I found a year-long project from Marcia’s Human Anatomy class particularly valuable. Course units were based on bodily systems: circulatory, muscular, skeletal, etc. Students represented each system on a life-sized human body of their own design. During final exam week they used their completed “bodies” as references in answering advanced questions about the interrelationship of the systems. Marcia’s teaching practice highlighted for me the importance of true academic understanding over mere rote memorization.

My own best classroom practice appears nowhere on my flash drive. Having attended a presentation about using individual white boards for daily recitation, I finally saved up to enough to purchase marker boards for my classroom and over the years found ways to continually refresh the supply of markers.

I never minded the outlay of funds. I loved that each student responded to every question posed rather than the class listening to one student answer as we went around the room. I loved that all students were involved all the time. I loved that I could observe exactly which students needed help with which items.

Then there was John Zeilman introducing pinhole cameras to GHS students and Jack Wood organizing archaeological digs right in his GHS classroom. My niece-in-law, Christina Sell, currently requires each Advanced Placement World History student to research an individual from an era and then portray that person during class discussion.

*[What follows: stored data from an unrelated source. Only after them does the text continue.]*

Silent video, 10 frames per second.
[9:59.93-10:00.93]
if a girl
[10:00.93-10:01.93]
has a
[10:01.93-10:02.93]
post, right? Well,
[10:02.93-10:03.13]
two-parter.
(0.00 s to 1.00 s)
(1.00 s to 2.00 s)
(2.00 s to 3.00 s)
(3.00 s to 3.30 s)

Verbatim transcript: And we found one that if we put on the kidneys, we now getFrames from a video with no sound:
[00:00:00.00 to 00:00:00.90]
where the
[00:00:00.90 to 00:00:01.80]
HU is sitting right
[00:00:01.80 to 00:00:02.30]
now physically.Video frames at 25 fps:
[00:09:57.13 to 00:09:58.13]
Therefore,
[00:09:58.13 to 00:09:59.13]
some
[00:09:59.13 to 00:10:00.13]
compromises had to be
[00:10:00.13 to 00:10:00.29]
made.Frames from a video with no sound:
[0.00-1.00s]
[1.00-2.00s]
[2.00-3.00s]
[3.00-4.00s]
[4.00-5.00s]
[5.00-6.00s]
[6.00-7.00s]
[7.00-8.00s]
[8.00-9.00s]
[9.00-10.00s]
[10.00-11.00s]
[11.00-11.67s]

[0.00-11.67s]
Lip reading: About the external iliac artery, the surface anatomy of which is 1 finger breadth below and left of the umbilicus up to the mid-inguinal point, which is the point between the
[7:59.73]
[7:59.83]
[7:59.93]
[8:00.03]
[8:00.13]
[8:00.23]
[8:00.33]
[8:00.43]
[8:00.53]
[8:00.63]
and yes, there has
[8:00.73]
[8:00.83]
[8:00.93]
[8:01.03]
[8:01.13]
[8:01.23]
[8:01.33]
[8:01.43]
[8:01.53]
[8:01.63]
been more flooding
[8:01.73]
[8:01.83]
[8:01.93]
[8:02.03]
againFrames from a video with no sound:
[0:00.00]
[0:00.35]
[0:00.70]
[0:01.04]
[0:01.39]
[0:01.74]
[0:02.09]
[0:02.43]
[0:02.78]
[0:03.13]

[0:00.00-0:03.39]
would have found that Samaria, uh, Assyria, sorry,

Fortunately, many teachers such as these at every level work hard to be clever and creative on behalf of their students.

I hope all teachers will strive to dream up daily activities and final projects to encourage the joy of real learning and celebrate student success.

By Shirley Scott

Shirley Scott, a 1966 graduate of Graham High School, is a native of Champaign County. After receiving degrees in English and German from Otterbein College, she returned to GHS in 1970 where she taught until retiring in 2010. From 1976-2001 she coordinated the German Exchange Program with the Otto-Hahn-Gymnasium in Springe.